Plug-in estimators of statistical functionals

Consider a sequence of $n$ independent and identically distributed random variables $X_1, X_2, …, X_n \sim F$ . The distribution function $F$ is unknown but belongs to a known set of distribution functions $\mathcal{F}$ . In parametric estimation, $\mathcal{F}$ may represent a family of distributions specified by a vector of parameters, such as $(\mu, \sigma)$ in the case of the location-scale family. In nonparametric estimation, $\mathcal{F}$ is much more broad and is subject to milder restrictions, such as the existence of moments or continuity. For example, we may define $\mathcal{F}$ as the family of distributions for which the mean exists or all distributions defined on the real line $\mathbb{R}$ .

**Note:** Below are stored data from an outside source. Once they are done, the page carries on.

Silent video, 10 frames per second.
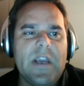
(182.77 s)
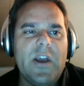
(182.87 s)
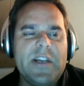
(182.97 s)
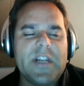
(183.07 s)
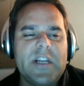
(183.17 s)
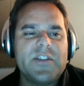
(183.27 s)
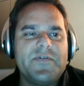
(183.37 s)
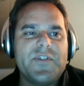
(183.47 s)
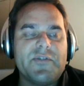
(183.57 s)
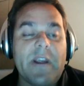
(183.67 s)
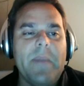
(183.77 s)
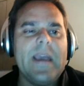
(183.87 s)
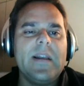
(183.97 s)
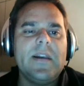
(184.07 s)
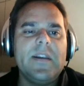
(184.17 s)
early days of direct
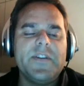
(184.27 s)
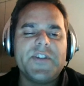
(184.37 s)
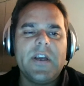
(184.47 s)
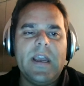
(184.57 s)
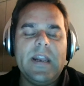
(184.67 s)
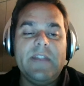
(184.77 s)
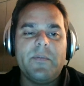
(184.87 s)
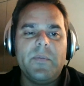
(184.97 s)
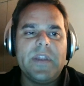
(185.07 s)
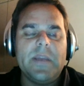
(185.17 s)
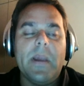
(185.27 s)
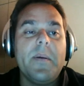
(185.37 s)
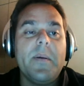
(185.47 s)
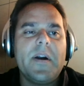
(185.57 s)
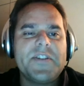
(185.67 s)
mail and even with email
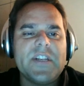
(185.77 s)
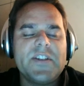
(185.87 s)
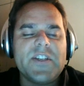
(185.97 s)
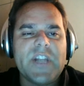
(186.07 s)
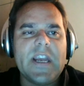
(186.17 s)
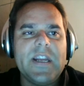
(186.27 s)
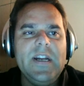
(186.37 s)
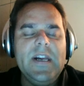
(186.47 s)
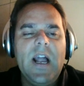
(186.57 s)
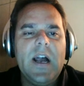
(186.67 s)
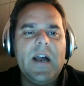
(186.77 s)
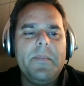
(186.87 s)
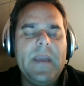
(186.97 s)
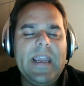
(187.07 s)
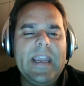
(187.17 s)
marketing today.
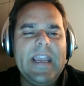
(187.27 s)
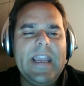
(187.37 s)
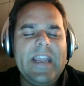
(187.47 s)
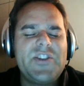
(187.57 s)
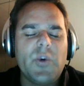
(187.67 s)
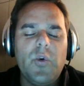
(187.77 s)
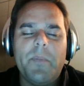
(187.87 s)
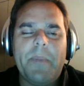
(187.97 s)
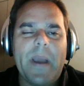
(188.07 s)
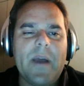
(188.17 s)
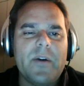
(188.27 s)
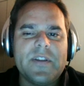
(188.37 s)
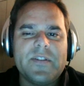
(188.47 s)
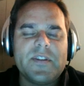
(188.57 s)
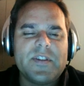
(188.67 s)
It's all about
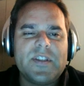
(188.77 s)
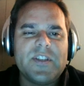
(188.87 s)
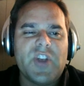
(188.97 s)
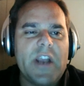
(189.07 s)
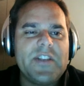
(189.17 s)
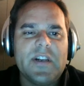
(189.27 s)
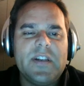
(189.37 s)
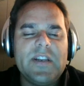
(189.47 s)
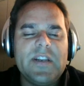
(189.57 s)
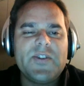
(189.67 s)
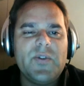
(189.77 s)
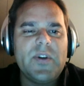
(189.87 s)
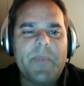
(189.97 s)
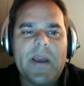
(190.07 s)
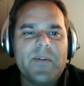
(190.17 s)
the title. It's all
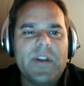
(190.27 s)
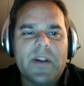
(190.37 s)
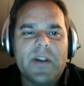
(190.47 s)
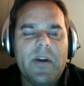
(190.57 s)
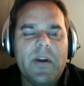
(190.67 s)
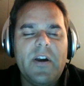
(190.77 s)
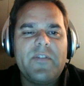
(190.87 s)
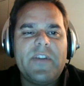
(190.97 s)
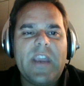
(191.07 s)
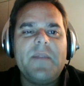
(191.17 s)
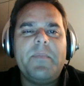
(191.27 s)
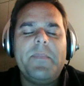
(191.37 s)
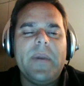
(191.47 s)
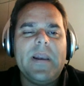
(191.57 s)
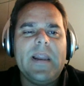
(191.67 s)
about of getting
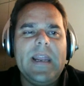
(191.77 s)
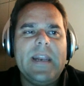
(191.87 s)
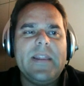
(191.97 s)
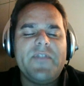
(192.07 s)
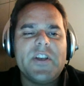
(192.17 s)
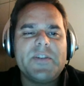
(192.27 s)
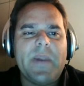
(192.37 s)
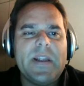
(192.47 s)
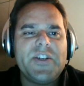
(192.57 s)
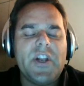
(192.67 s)
people in the first place.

As mentioned in my previous blog post comparing nonparametric and parametric estimation, a statistical functional is any real-valued function of the cumulative distribution function $F$ , denoted $\theta = T(F)$ . Statistical functionals can be thought of as characteristics of $F$ , and include moments

$T(F) = \mathbb{E}_{F}[X^{k}]$

and quantiles

$T(F) = F^{-1}(p)$

as examples.

An infinite population may be considered as completely determined by its distribution function, and any numerical characteristic of an infinite population with distribution function $F$ that is used in statistics is a [statistical] functional of $F$ .

Wassily Hoeffding. “A Class of Statistics with Asymptotically Normal Distribution.” Ann. Math. Statist. 19 (3) 293 – 325, September, 1948.

This blog post aims to provide insight into estimators of statistical functionals based on a sample of $n$ independent and identically random variables, known as plug-in estimators or empirical functionals.

Expectation with respect to CDF

Many statistical functionals are expressed as the expectation of a real-valued function $g(x)$ with respect to $F$ . That is, for a single random variable $X$ ,

$\theta = T(F) = \mathbb{E}_{F} ~g(X).$

For example, the population mean can be expressed as

$\mu = \mathbb{E}_{F} ~X$

and the population variance can be expressed as

$\sigma^2 = \mathbb{E}_{F} ~(X - \mathbb{E}_{F} ~X)^2.$

What does it mean to take the expectation of a function $g$ of a random variable $X$ with respect to a distribution function $F$ ? Formally,

$\mathbb{E}_{F} ~g(X) = \int g(x) ~ dF(x)$

which takes the form of a Riemann-Stieltjes integral. We can re-express this integral so that it takes a more familiar form.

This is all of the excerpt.